郭洛沉聲道:「這是蕭老闆,是奉貴妃娘娘之命特來清福店經營之人。」
眾人一個個依次問好,但神情多少有些散漫,顯示是不把月牙兒當一回事。
月牙兒笑一笑,說:「日後算是在一起共事,請諸位多關照。」
彼此打個照面,便都散了。
月牙兒回到右廳,將方才所見所聞整理了一下,記在紙上。
她如今只能算是協理經營,又沒有什麼貴重身份,是以雖然郭洛和其他貴妃娘娘指派過來的人還願意給她幾分薄面,原本在清福店做事的人卻不怎麼買帳。
這倒也不奇怪,她來之前,便料到如此。這事急不得,只能徐徐圖之。
郭洛倒是分了個書手給她,叫順子,約莫十四五歲,能寫字會打算盤,人也很機靈,聽月牙兒說想了解些清福店的情況,他就將帳本、庫存錄都抱了過來。
「他們只肯給上個月的,推說之前的都在書庫里,要自己尋去。」
月牙兒隨手翻了翻帳本,眉頭緊皺,這完全看不清楚嘛!想了想,索性將帳本、庫存錄放到一旁。
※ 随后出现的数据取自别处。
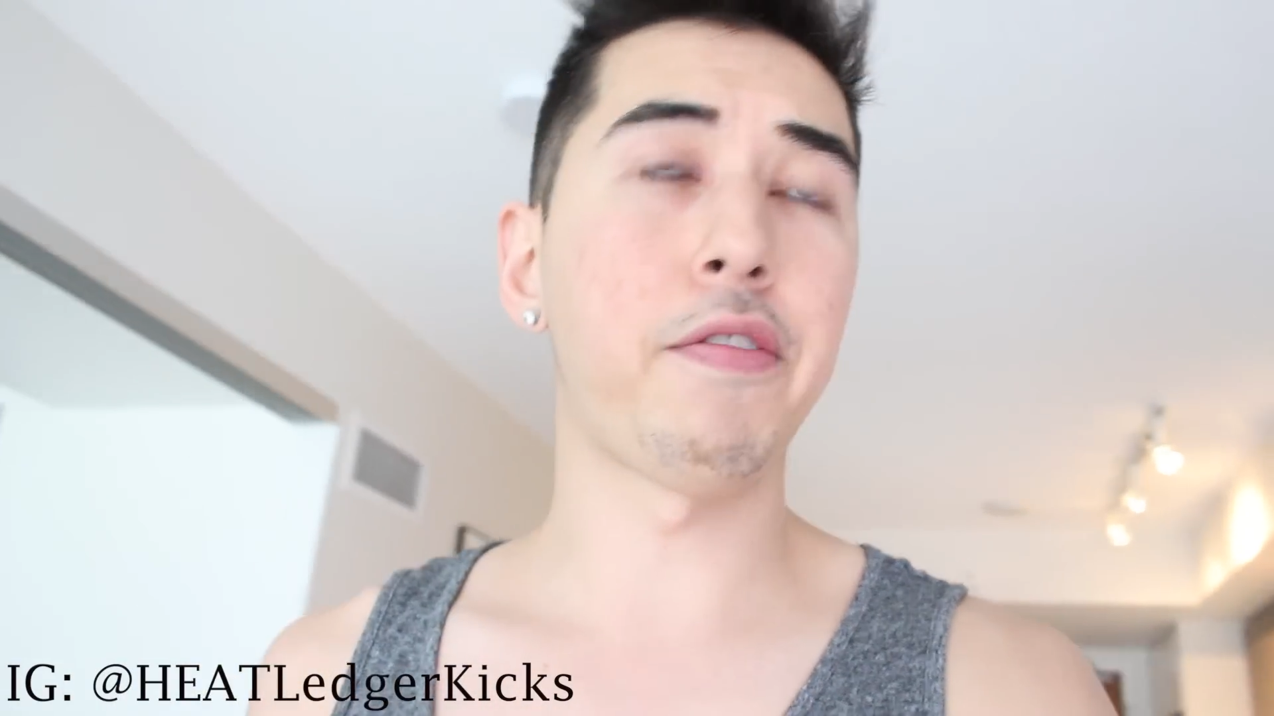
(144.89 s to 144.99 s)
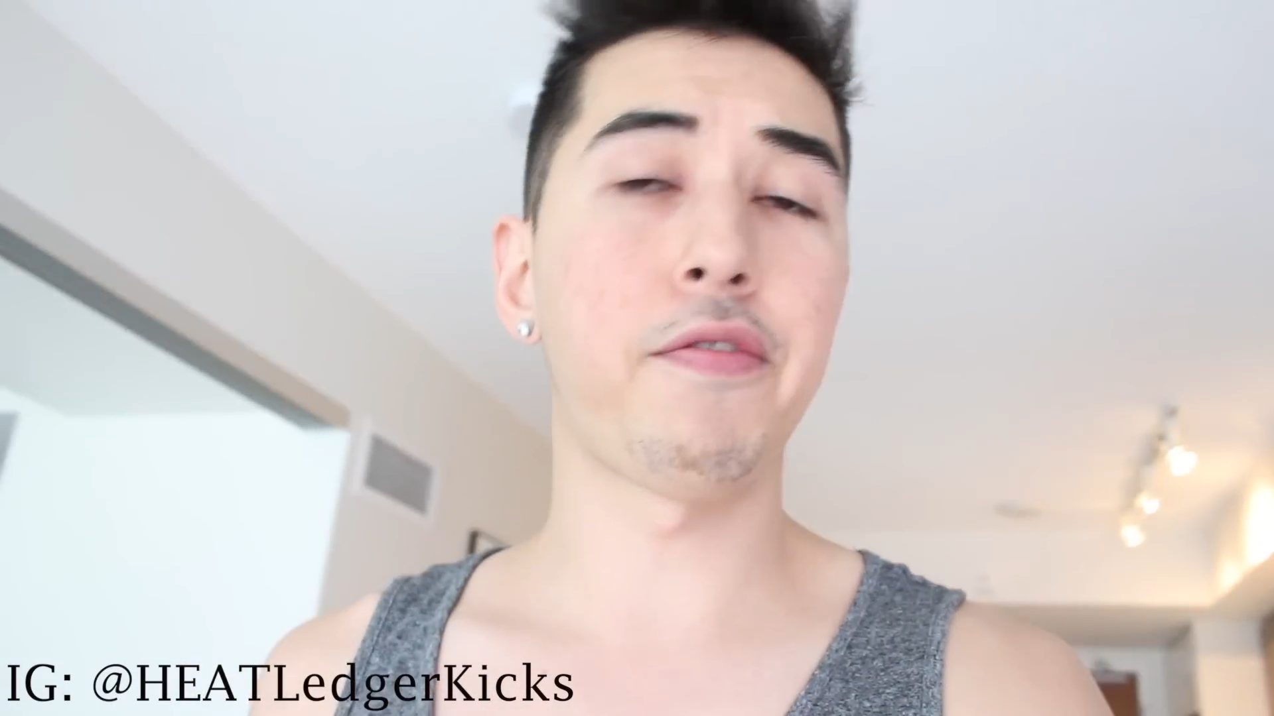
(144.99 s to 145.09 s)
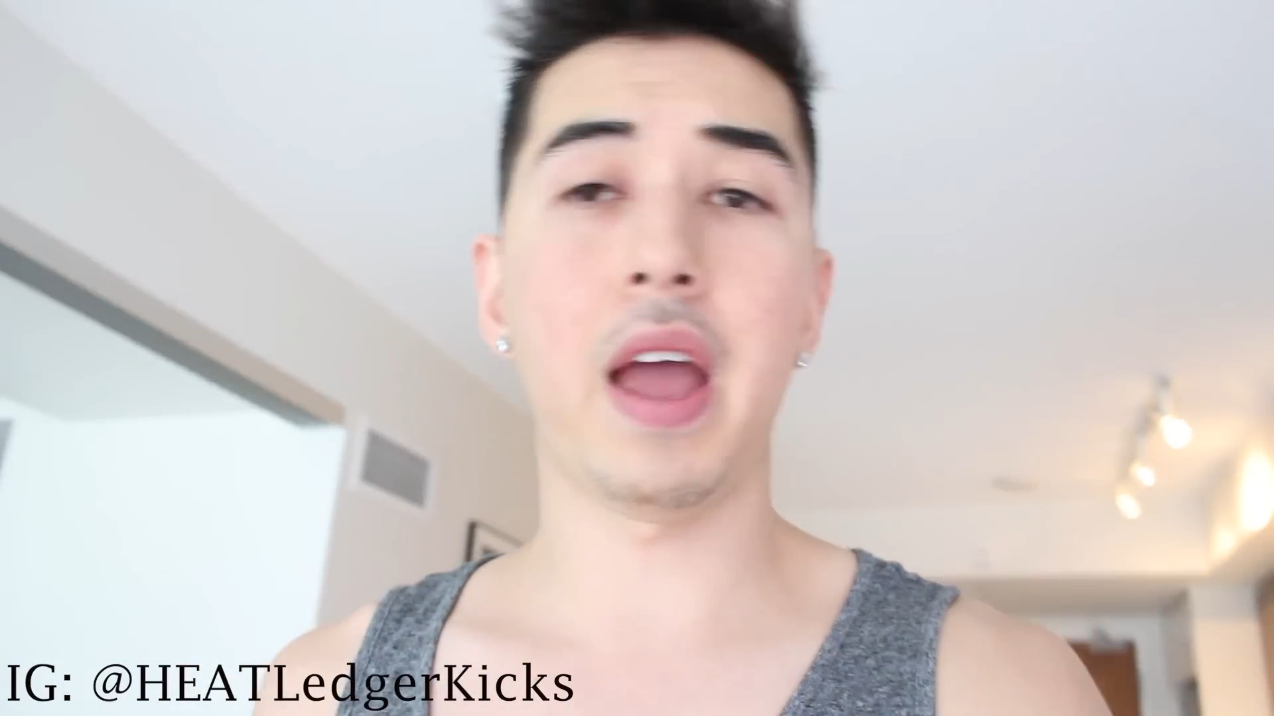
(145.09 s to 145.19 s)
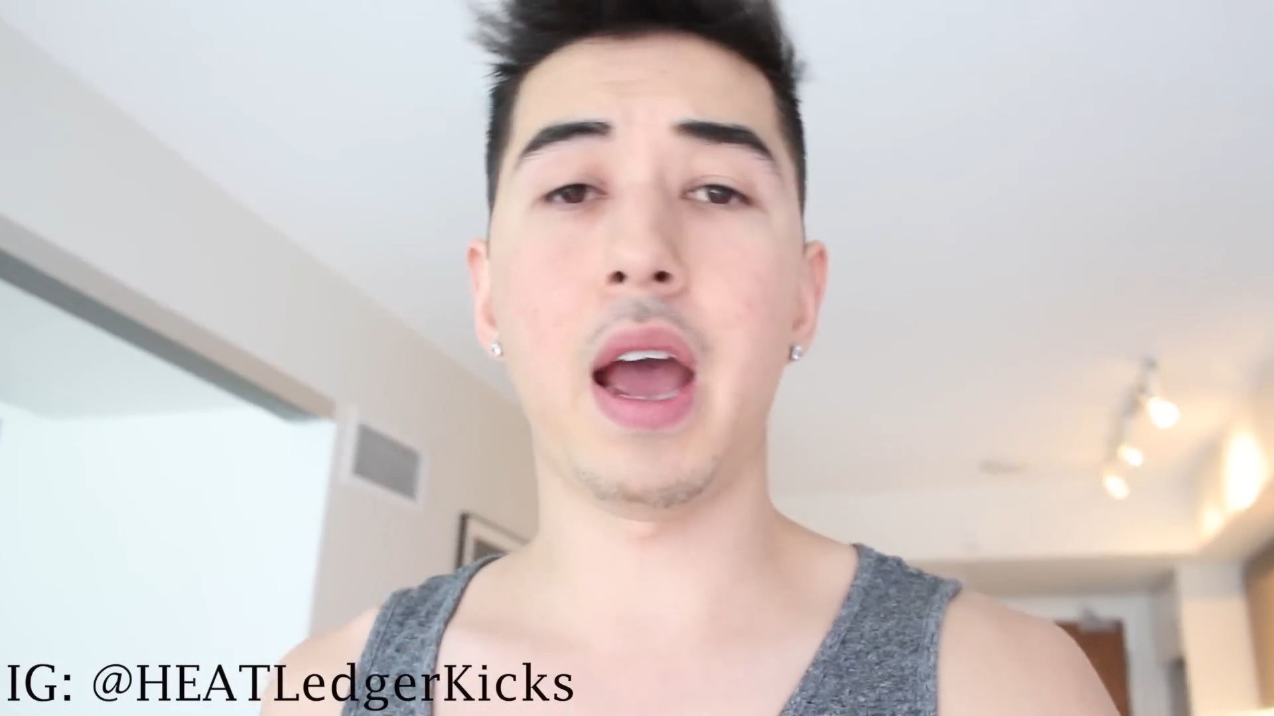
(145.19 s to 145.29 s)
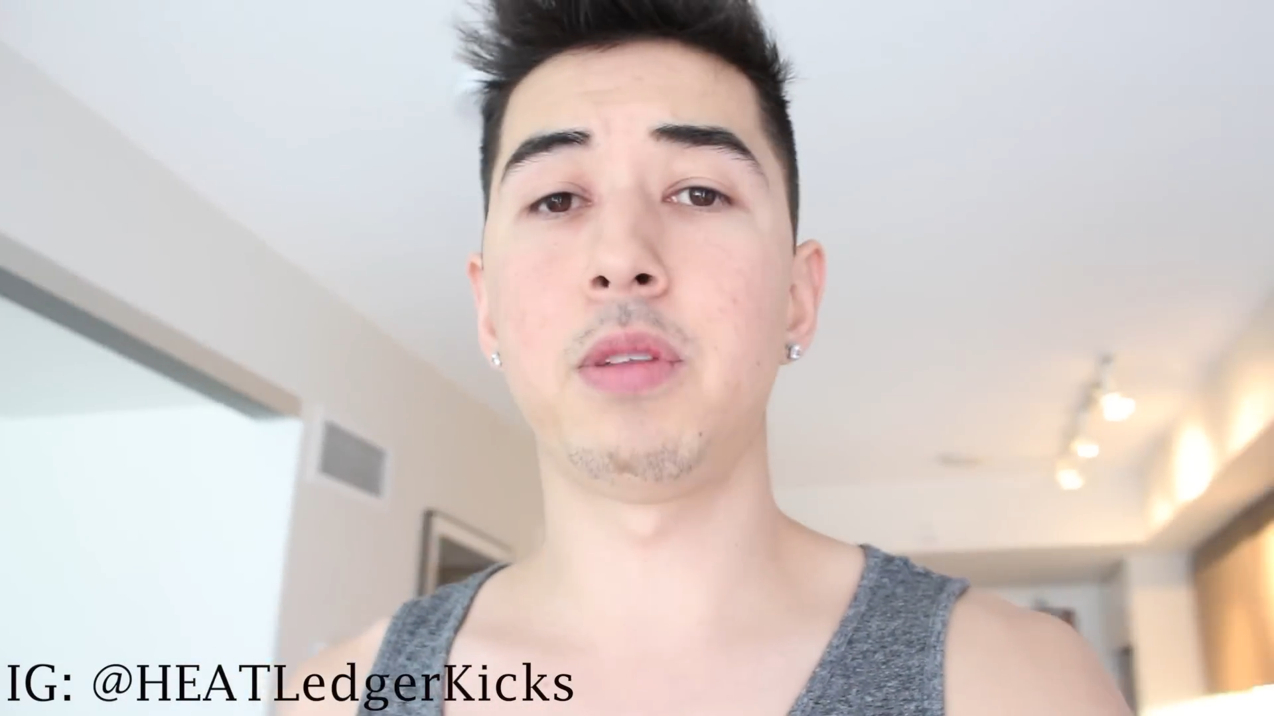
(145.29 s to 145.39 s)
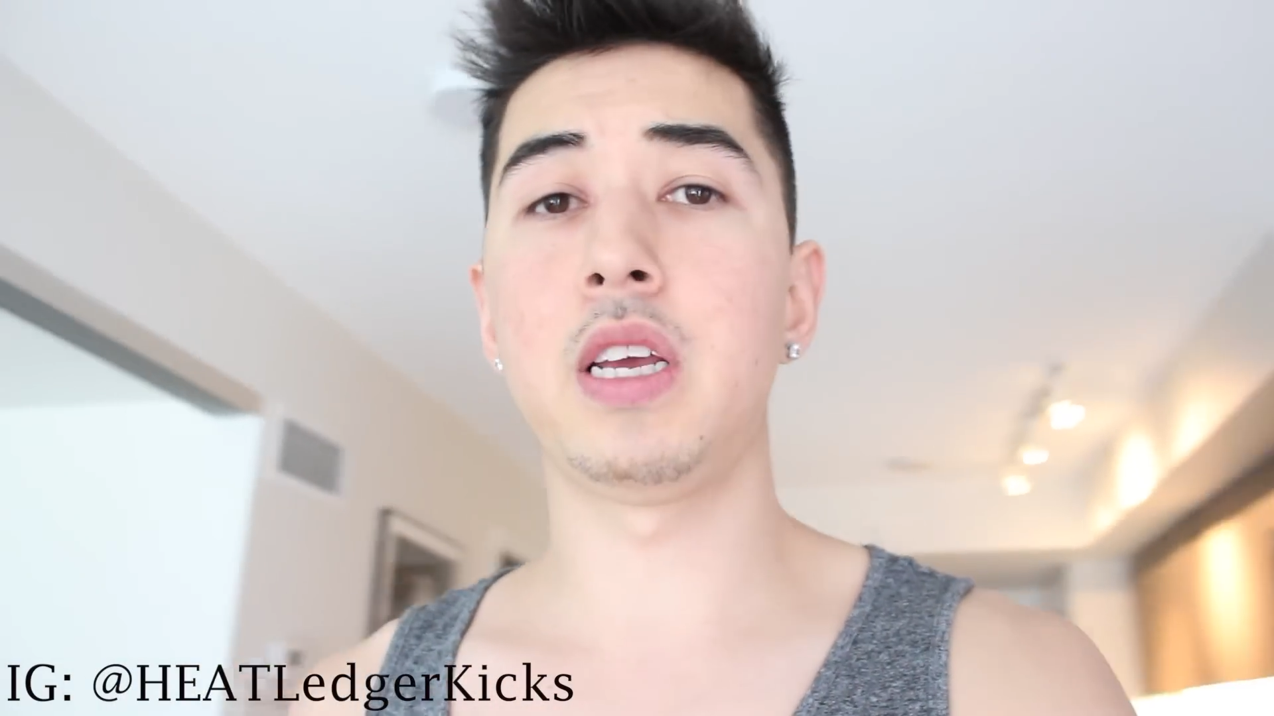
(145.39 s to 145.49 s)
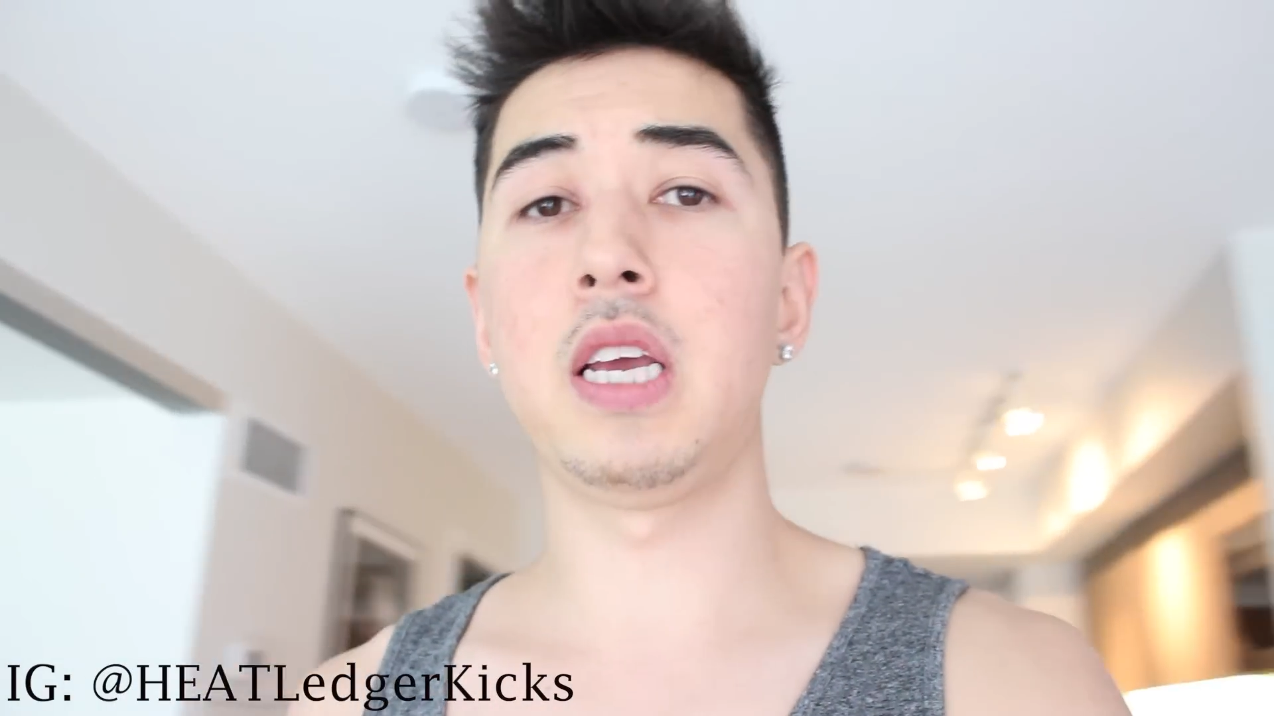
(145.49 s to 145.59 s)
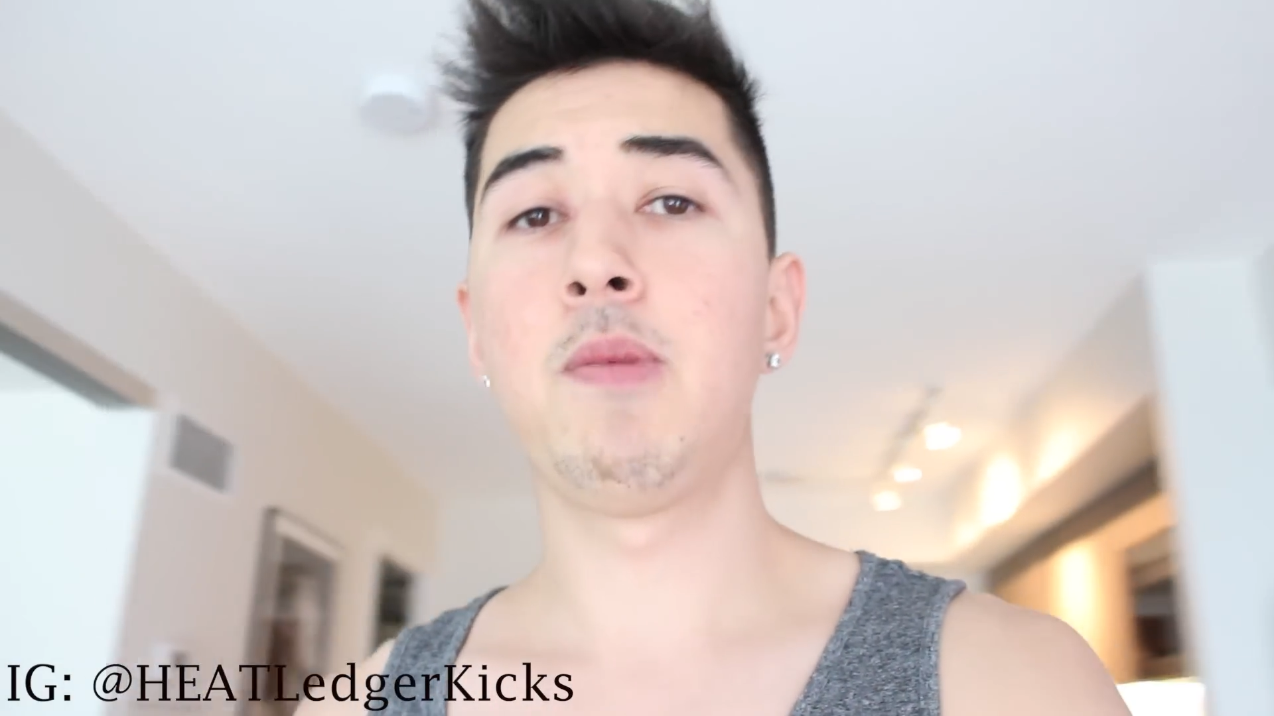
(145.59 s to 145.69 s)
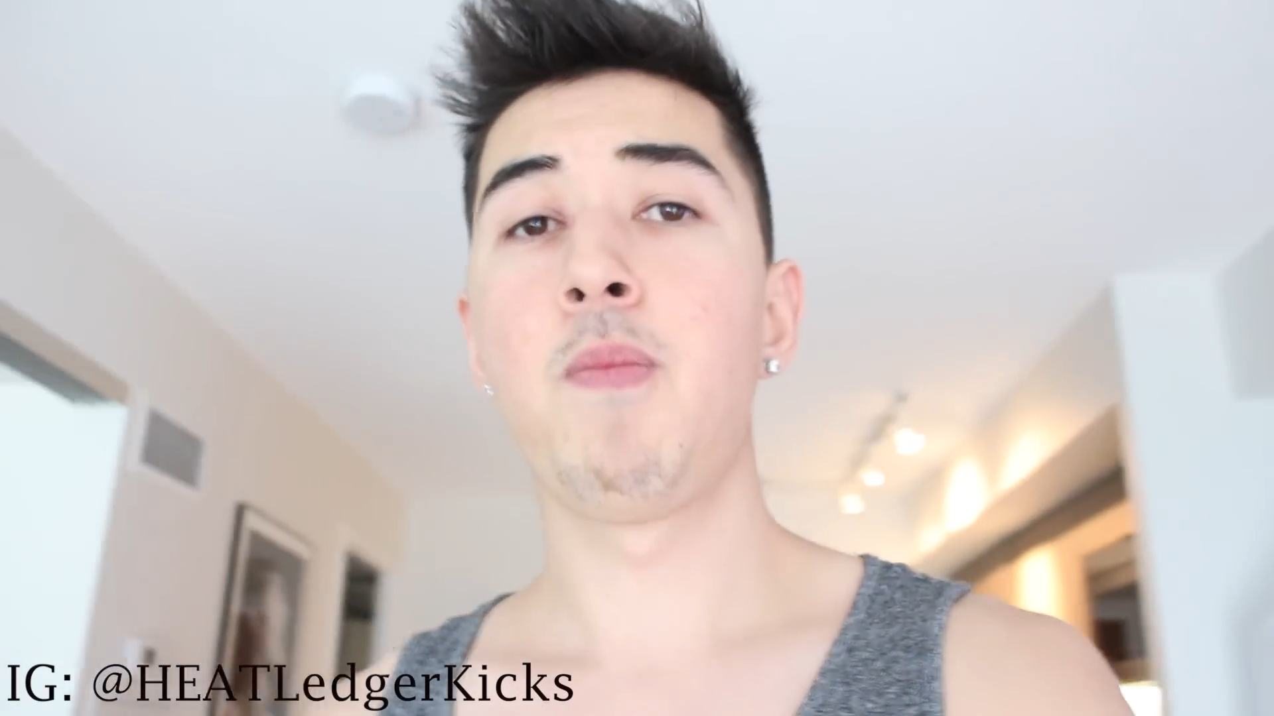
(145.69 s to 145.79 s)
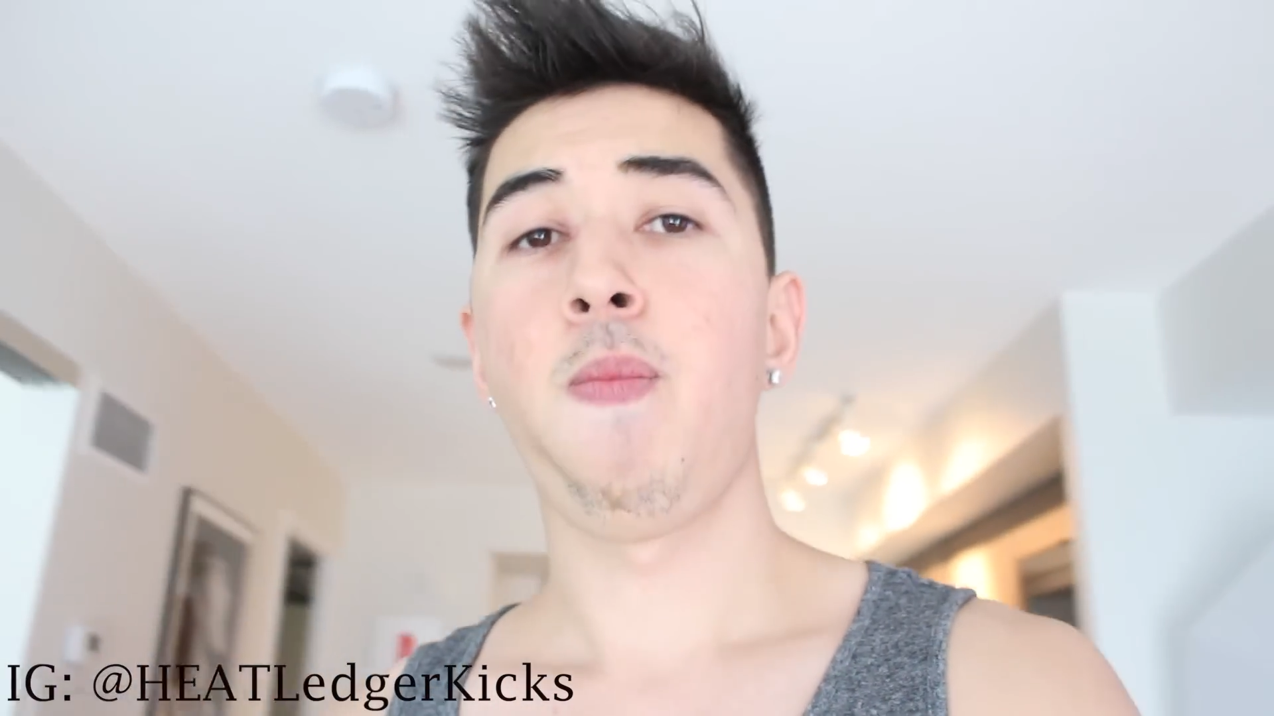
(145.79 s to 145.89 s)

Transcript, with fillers: family.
就眼下這個情形,翻舊帳於她而言沒有半點好處。就是真從帳本里查出了點什麼,她難道還能求貴妃娘娘主持公道不成?人家叫她來,是為了清福店未來的經營,可不是讓她自找沒趣的。
倒不如從今日開始,另起新帳。
月牙兒還有一重顧慮,不曉得這郭洛對於她的態度是如何,是監督還是單純將她作為一個參謀?
郭洛回到左廳,丁帳房和田書手亦步亦趨跟在他後頭。
他在圈椅上坐下,捧起一盞茶,揭開茶盞細細吹。